Comparison of the genetic structure of the TP-J34 DNA region containing the triple repeat sequences R1–R3 with that of TP-J34L and TP-EW, respectively. The bp numbers indicate the first bp of a repeat. “a” and “b” denote the regions with similarities to sequences within the repeats (marked as “a” and “b”). Sequences exclusively found within the three repeats are indicated as “int.” HindIII restriction sites flanking the 4.4 and 1.7 kb fragment of TP-J34 and TP-J34L/TP-EW, respectively are shown.

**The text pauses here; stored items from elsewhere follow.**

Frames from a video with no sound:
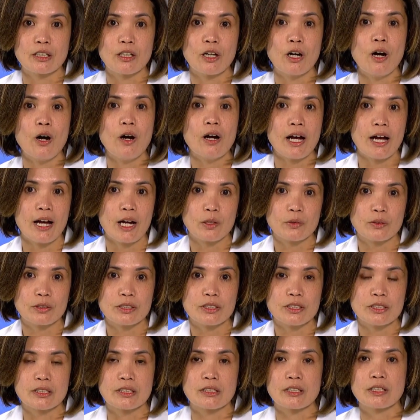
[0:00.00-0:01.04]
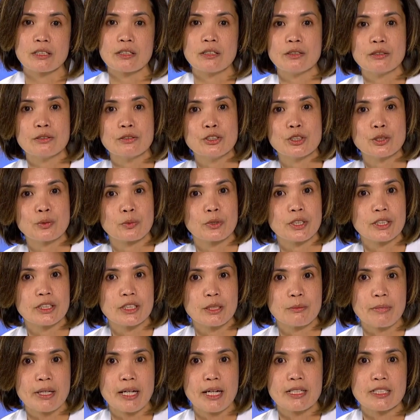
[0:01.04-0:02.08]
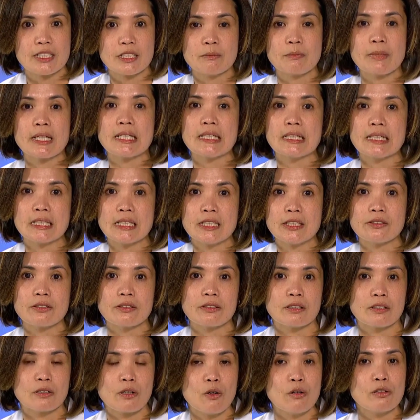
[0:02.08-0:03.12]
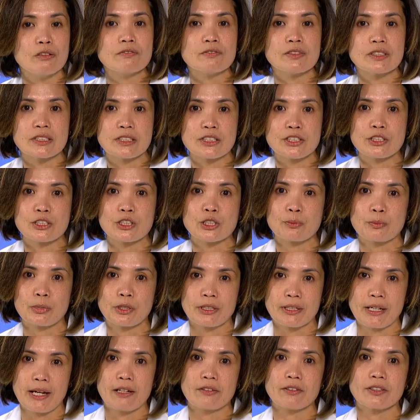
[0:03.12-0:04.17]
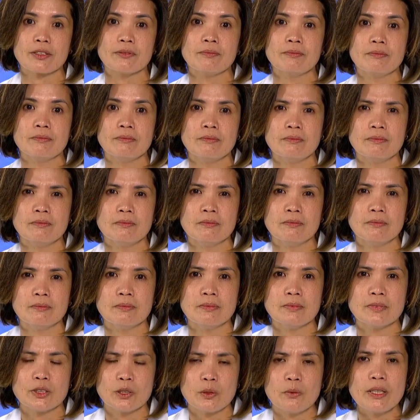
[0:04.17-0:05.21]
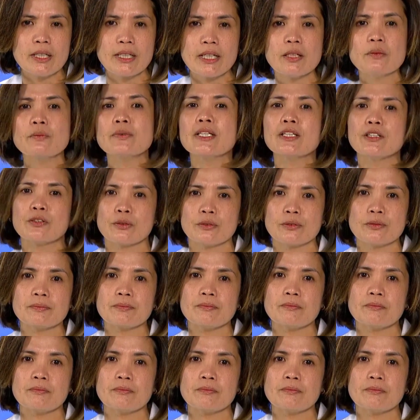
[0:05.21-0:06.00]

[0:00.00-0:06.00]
long hours and the huge work demands may lead to their own physicians' burnout. So, what can we do?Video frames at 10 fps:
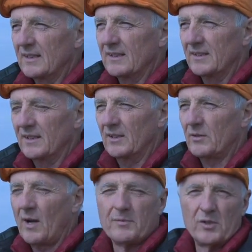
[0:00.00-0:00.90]
The
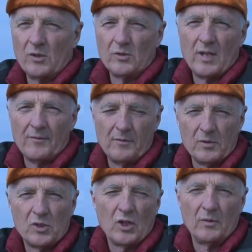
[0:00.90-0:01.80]
crops you use heavy
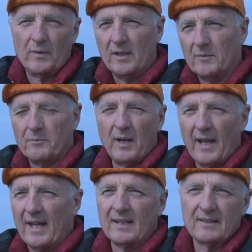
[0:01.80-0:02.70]
machinery to
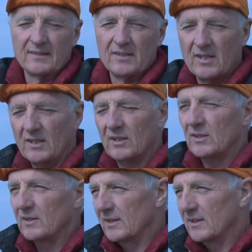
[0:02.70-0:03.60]
plant and
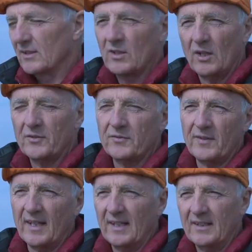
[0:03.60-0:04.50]
till and to
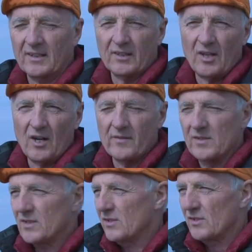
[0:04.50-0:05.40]
cultivate and to
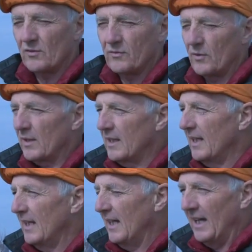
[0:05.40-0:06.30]
harvest and so forth.
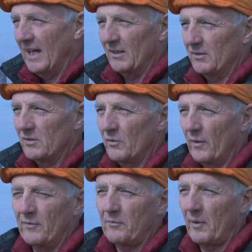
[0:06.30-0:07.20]
And
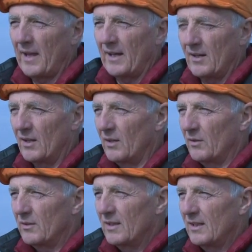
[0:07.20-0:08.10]
we've planted
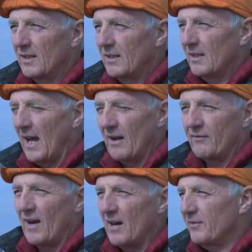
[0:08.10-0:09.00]

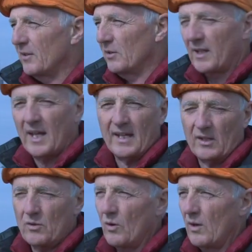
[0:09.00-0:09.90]
alfalfa, organic
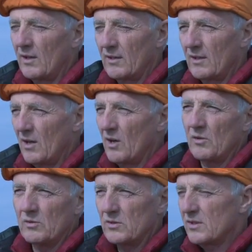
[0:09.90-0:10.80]
corn,
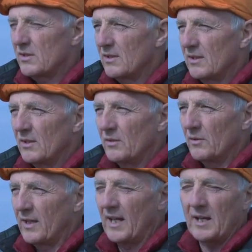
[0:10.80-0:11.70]
oats,
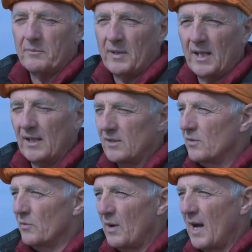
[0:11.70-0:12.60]
organic
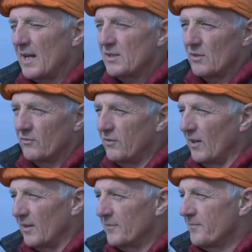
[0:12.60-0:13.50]
beans, and rye so far.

Gene 48 start and stop are marked by solid triangles.

Figure 5

Southern blot with DIG-labeled 1 kb probe of HindIII-cleaved phage and chromosomal DNA of eleven S. thermophilus strains relysogenized with TP-J34. Lane a: TP-J34; lane b: TP-J34L; lane c: J34; lane d: J34-6 (no prophage, negative control); lane M: DIG-labeled, HindIII-cleaved λ DNA. Other lanes (from left to right): J34-RL2; J34-6-RL2a; J34-6-RL2b; J34-6-RL2c; J34-6-RL2d; J34-6-RL2e; J34-6-RL2f; J34-6-RL4a; J34-6-RL4; J34-6-RL4b; J34-6-RL4c. The sizes of the λ DNA bands are indicated in the right margin.

Figure 6

Mechanism of excision of TP-778 prophage from its host's genome to yield phage TP-778L. Prophage and host DNA are shown by black and green line, respectively. Genes are indicated by arrows. Binding sites of primers 4 and 3 (Bruttin et al., are shown). The region of predicted cross-over is indicated by a cross.

Figure 7

Alignment of DNA sequences of S. thermophilus phages TP-EW, S3b (Acc. No. AF148561.1), ST3 (Acc. No. AF148565.1), J1 (Acc. No. AF148566.1), and DT1 (Acc. No. NC_002072) in the region surrounding the group-I-intron, present in all phage DNAs. The splice site is indicated by the vertical arrow. Sequence differences are indicated. Two 6-bp inverted repeats are indicated by horizontal arrows above the DNA sequence. The numbers flanking the TP-EW sequence correspond to the nt positions within the lys gene of this phage.

Figure 8

Alignment of amino acid sequences of different Ltp proteins. The cleavage site between signal sequence and mature protein is indicated. The first Cys of the mature TP-J34 lipoprotein is marked as +1. The two repeat regions are underlined. Amino acids identical to those of TP-J34 are indicated by “-.”